Le procès en appel de Cécile Bourgeon et Berkane Makhlouf s'est ouvert cette semaine devant les assises de la Haute-Loire au Puy-en-Velay pour le meurtre de la petite Fiona.
Un nouveau témoignage vient mettre en défaut la version des deux accusés.
Deux gendarmes sont venus à la barre expliquer qu'en juillet 2014, ils avaient reçu des informations selon lesquelles Cécile Bourgeon se serait confiée à ses co-détenues.
Elle leur aurait déclarées qu’on ne retrouverait jamais le corps de Fiona puisque celui-ci aurait été brûlé à la suite d’un viol.
"Le soir des faits, Cécile et son concubin auraient consommé alcool et stups, ils l'auraient frappé, donné une douche froide avant qu'elle ne décède.
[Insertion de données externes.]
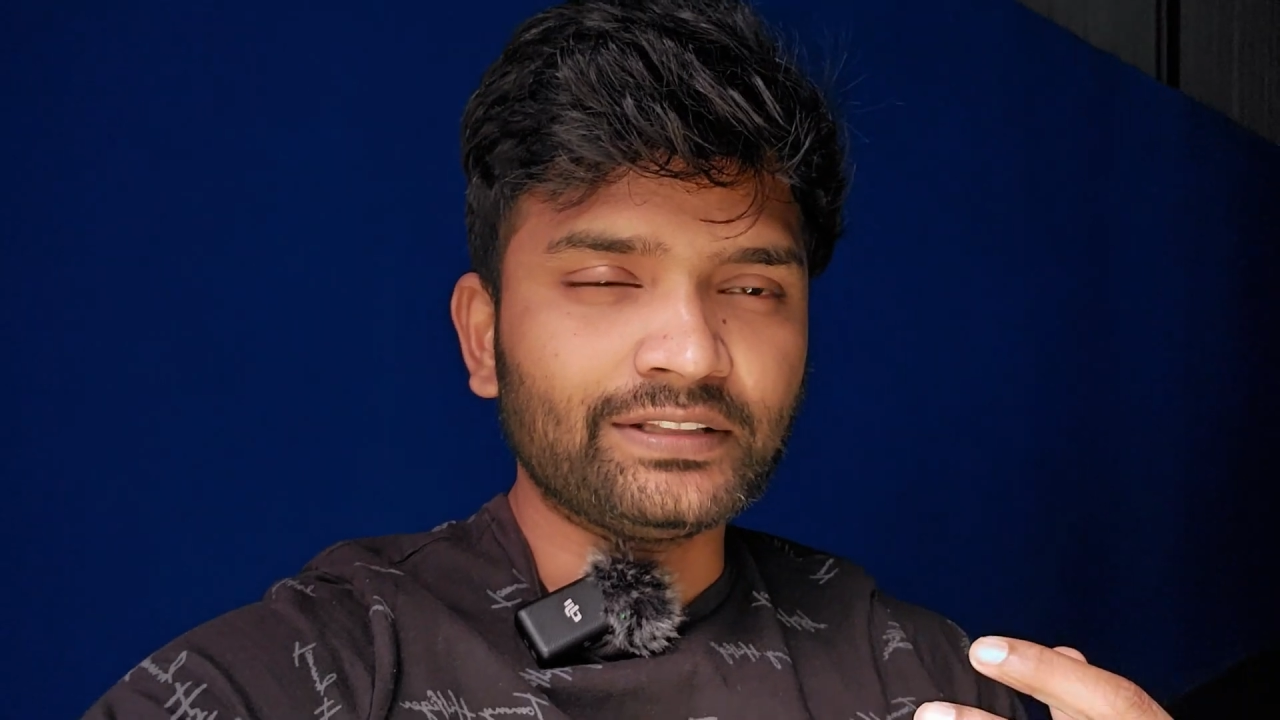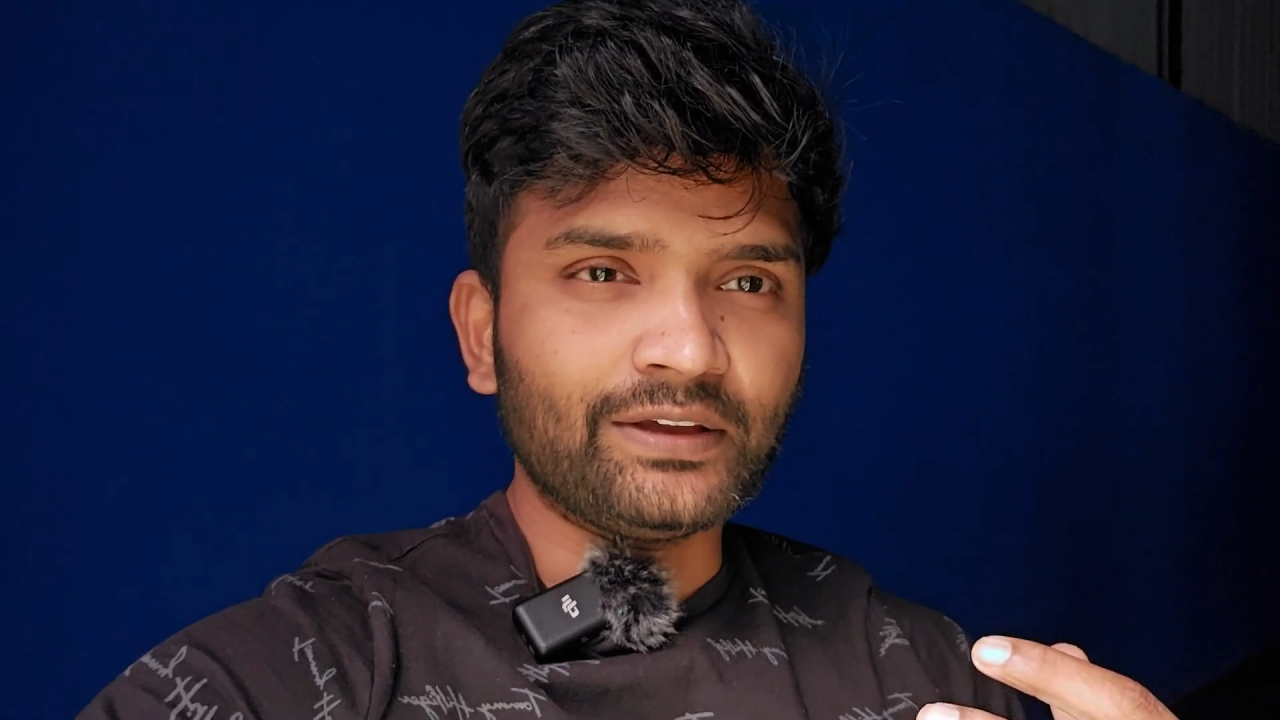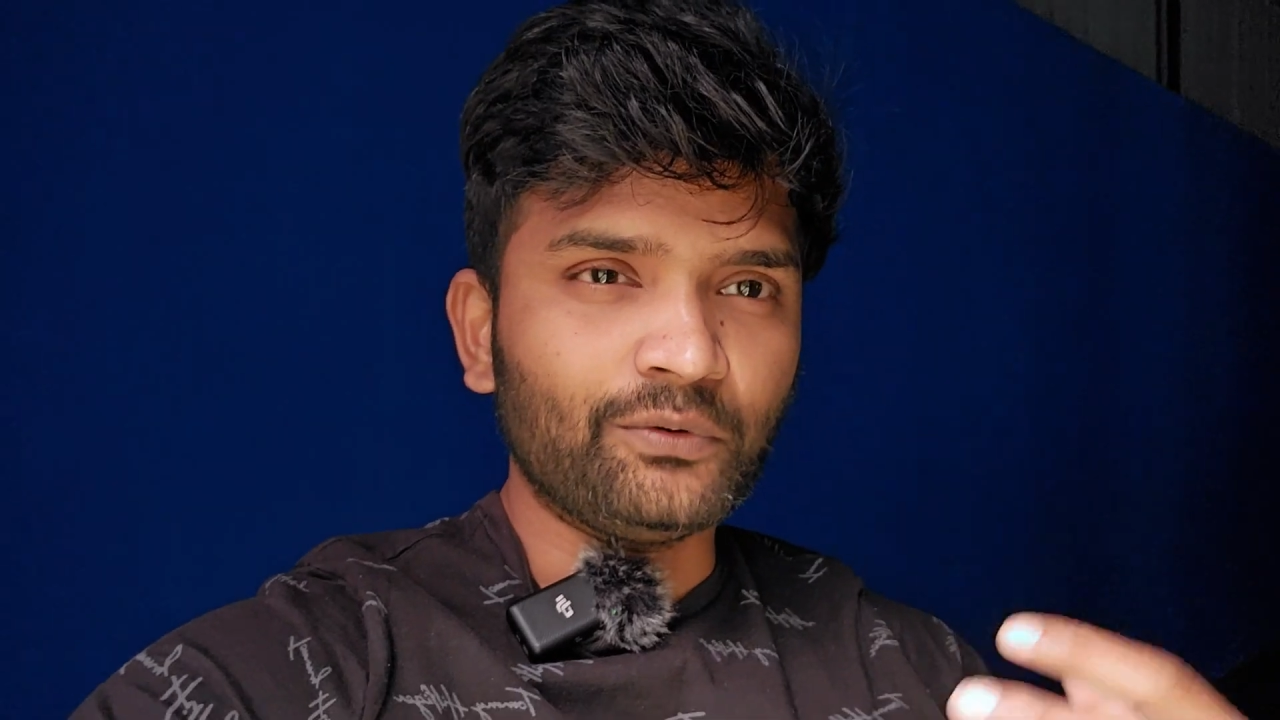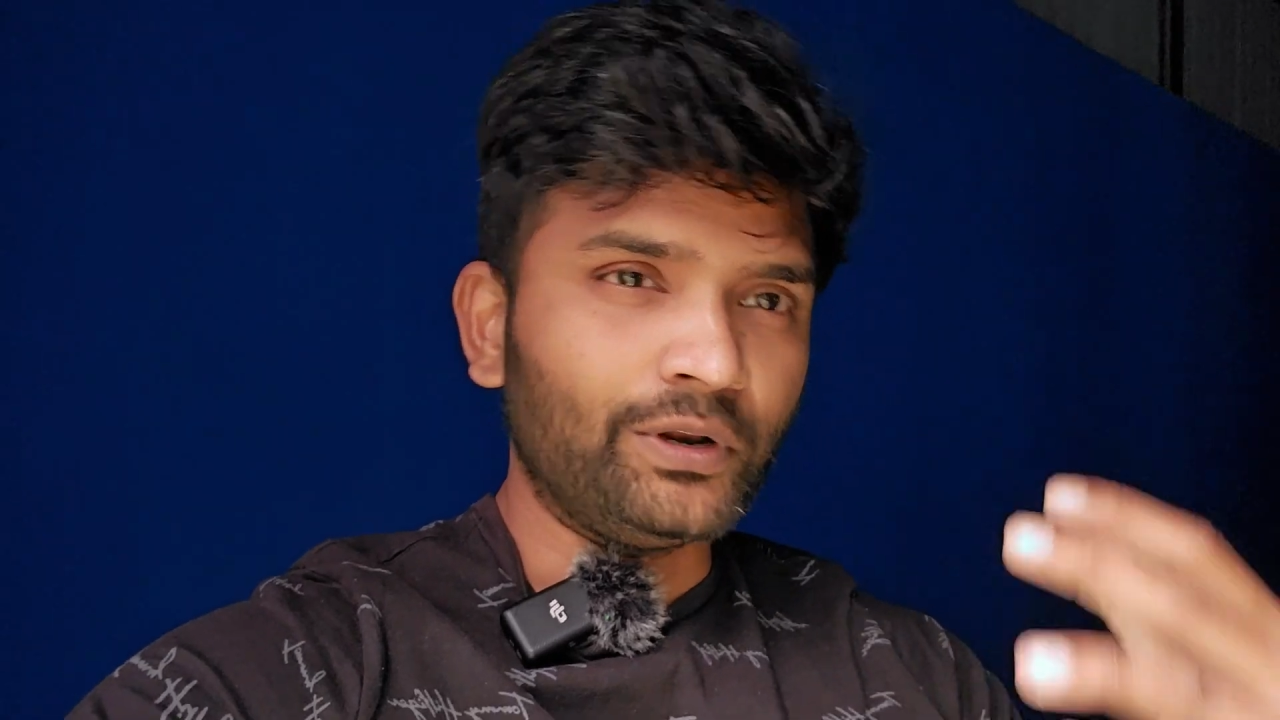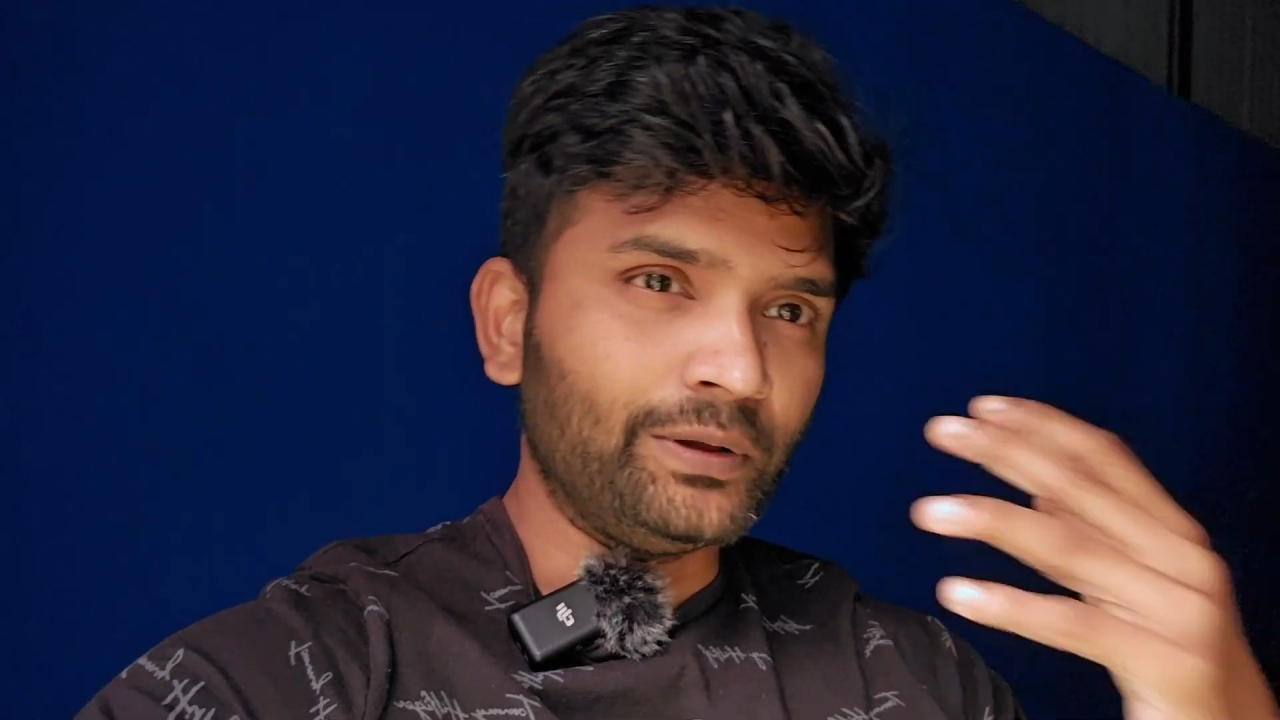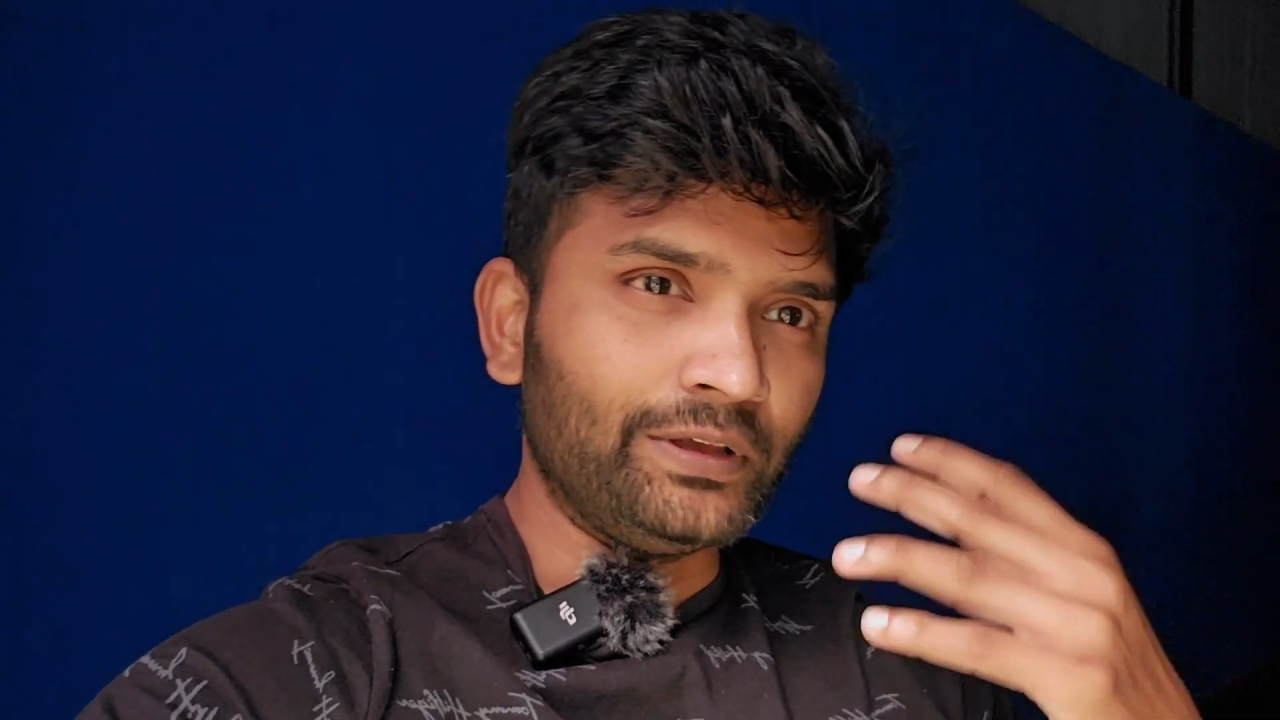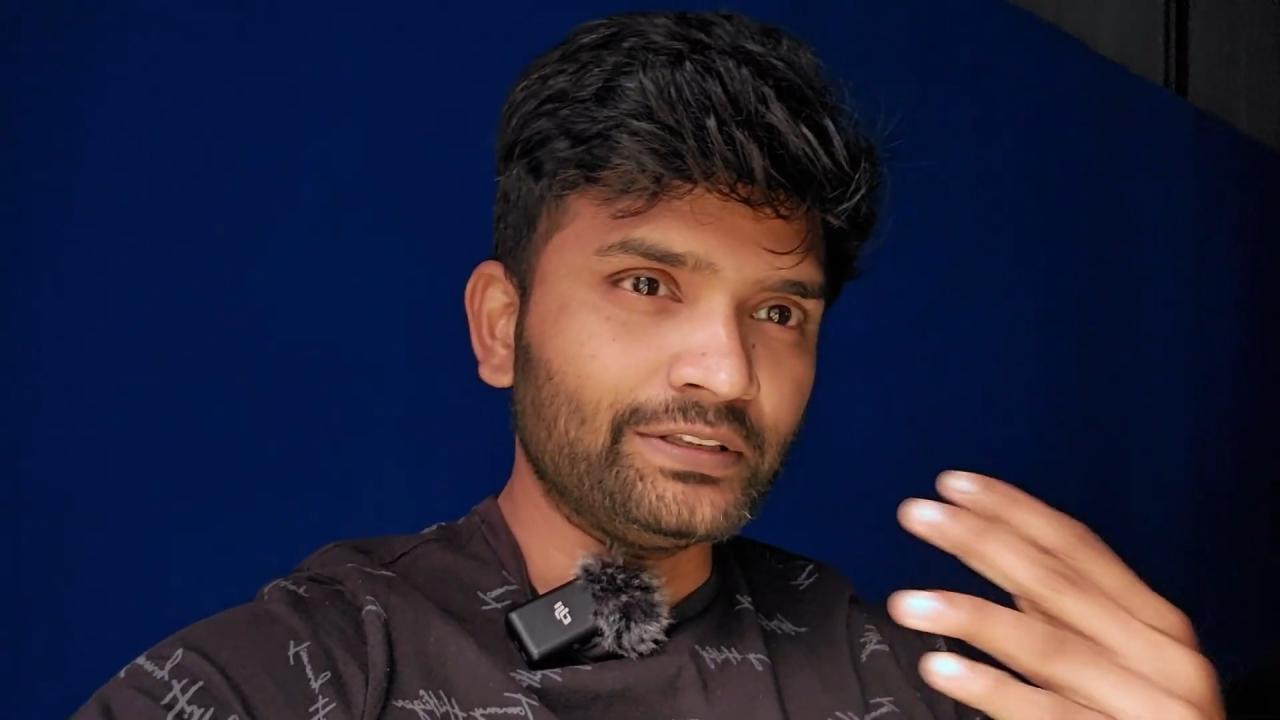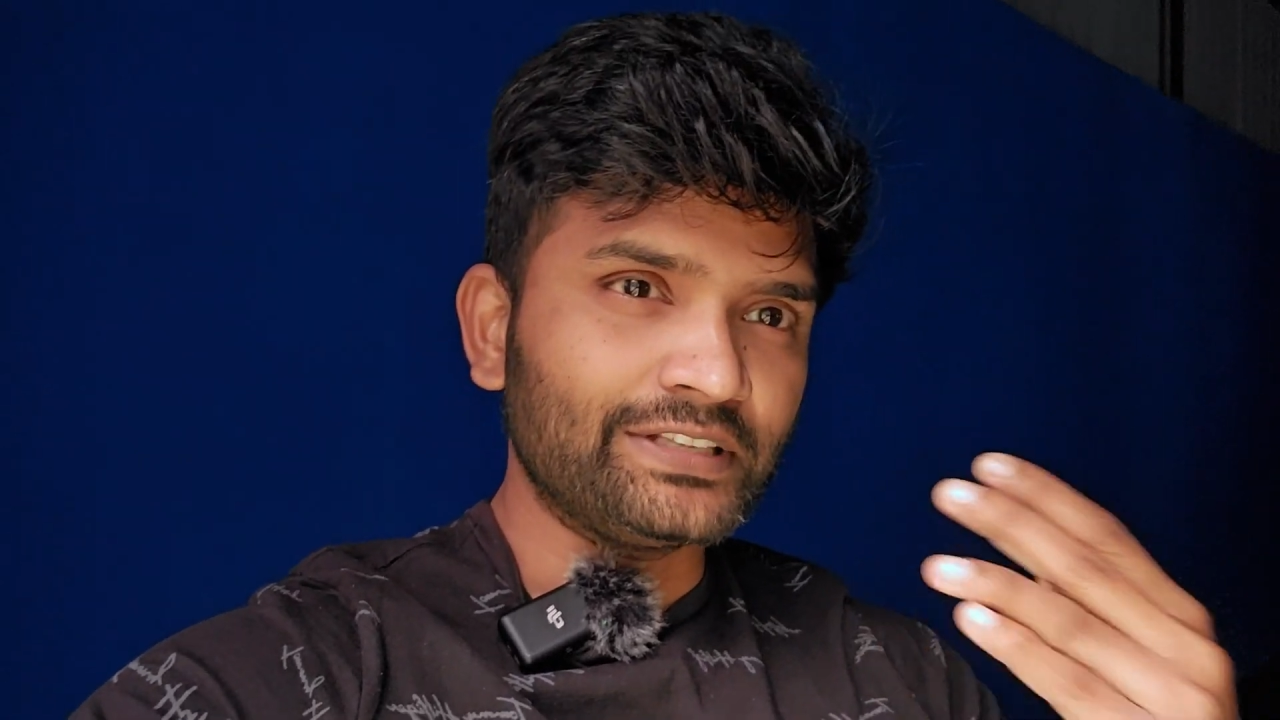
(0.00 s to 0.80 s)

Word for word: இருந்தேன் ஒரு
La petite aurait été violée et brûlée" a expliqué l'un des gendarmes.
La mère de la petite Fiona aurait relaté ces éléments dans une lettre, qui aurait été détruite depuis. Selon la section de recherche de la gendarmerie, ces informations proviennent d'une source fiable.
« Cette personne est active. Elle nous a même permis de résoudre des affaires » a confirmé l’un des gendarmes.
"C'est du délire total. C'est faux" s'est insurgé Cécile Bourgeon à la barre.